Berdasarkan analisa dan uraian di atas pengaruh negatif globalisasi lebih banyak
daripada pengaruh positifnya. Oleh karena itu diperlukan langkah untuk
mengantisipasi pengaruh negatif globalisasi terhadap nilai nasionalisme.
Antisipasi Pengaruh Negatif Globalisasi Terhadap Nilai Nasionalisme
Langkah- langkah untuk mengantisipasi dampak negatif globalisasi terhadap nilainilai nasionalisme antara lain yaitu :
Menumbuhkan semangat nasionalisme yang tangguh, misal semangat mencintai
produk dalam negeri.
Menanamkan dan mengamalkan nilai- nilai Pancasila dengan sebaik- baiknya.

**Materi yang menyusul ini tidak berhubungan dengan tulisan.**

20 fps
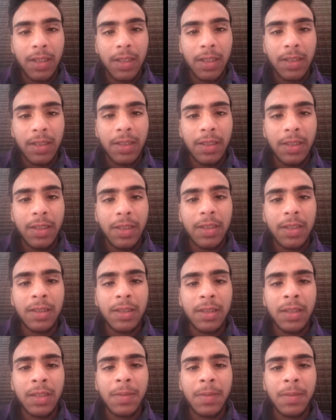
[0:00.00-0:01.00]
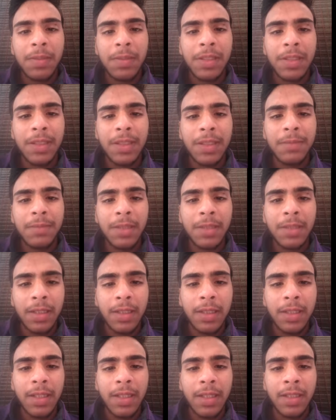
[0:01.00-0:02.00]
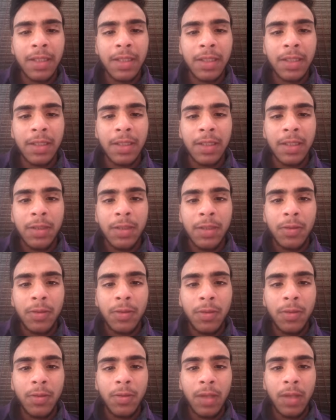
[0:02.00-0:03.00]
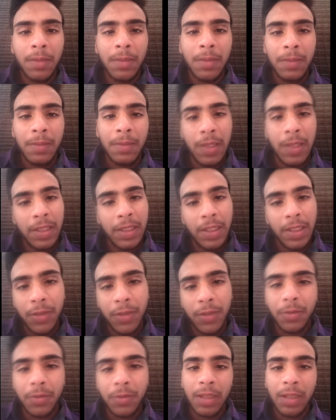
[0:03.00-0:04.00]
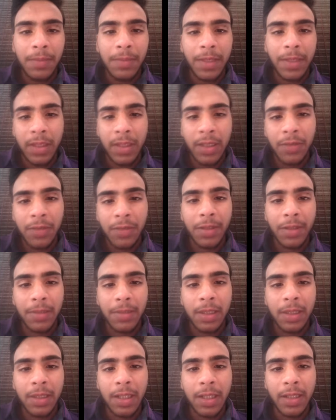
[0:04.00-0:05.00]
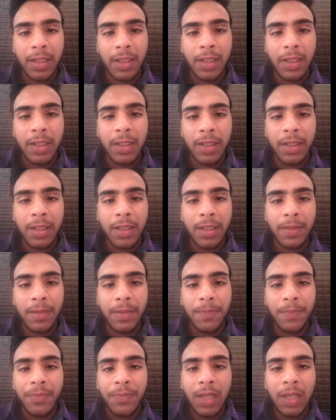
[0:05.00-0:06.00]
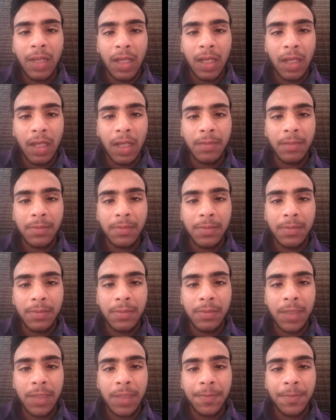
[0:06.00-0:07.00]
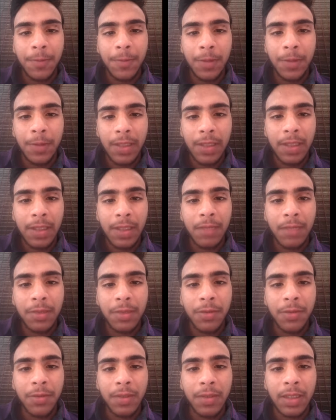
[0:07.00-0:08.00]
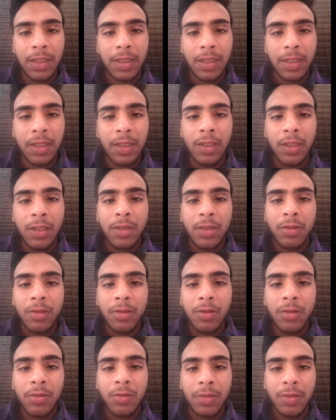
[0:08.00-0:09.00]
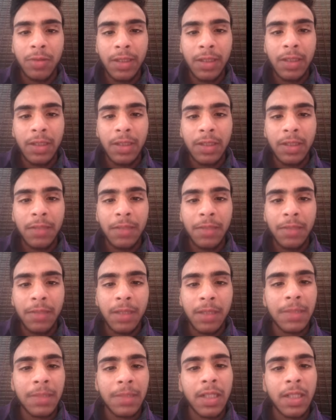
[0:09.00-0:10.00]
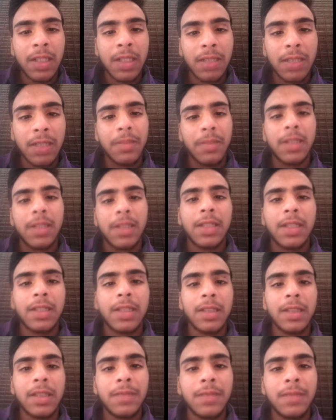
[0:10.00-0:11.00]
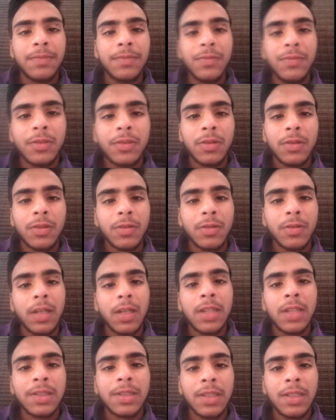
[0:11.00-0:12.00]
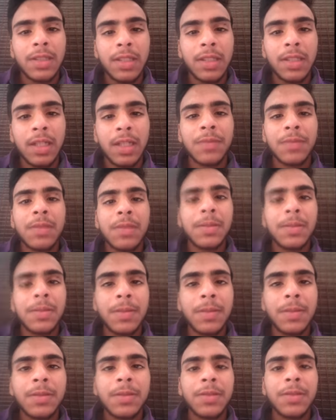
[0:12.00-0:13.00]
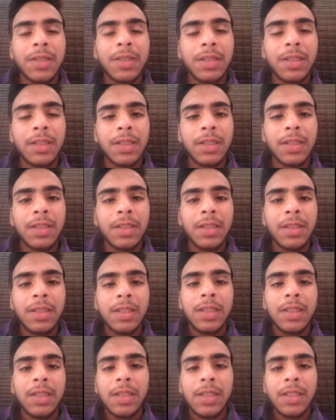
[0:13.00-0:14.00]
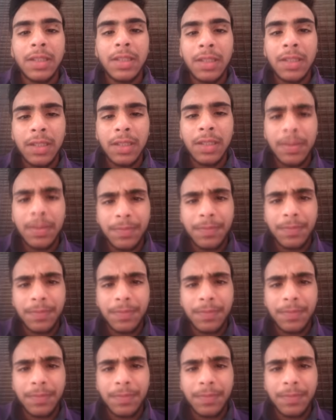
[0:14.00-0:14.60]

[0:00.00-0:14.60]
है कि जब हम किसी की मदद करेंगे तो हमें भले ही झुकना पड़ेगा उसकी मदद करने के लिए लेकिन हम जब उसके सामने झुकेंगे तो उसकी नज़र में हमारा कद बढ़ जाएगा तो आज से आप कभी भी कोशिश करिए कि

Menanamkan dan melaksanakan ajaran agama dengan sebaik- baiknya.
Mewujudkan supremasi hukum, menerapkan dan menegakkan hukum dalam arti
sebenar- benarnya dan seadil- adilnya.
Selektif terhadap pengaruh globalisasi di bidang politik, ideologi, ekonomi, sosial
budaya bangsa.
Dengan adanya langkah- langkah antisipasi tersebut diharapkan mampu menangkis
pengaruh globalisasi yang dapat mengubah nilai nasionalisme terhadap bangsa.
Sehingga kita tidak akan kehilangan kepribadian bangsa.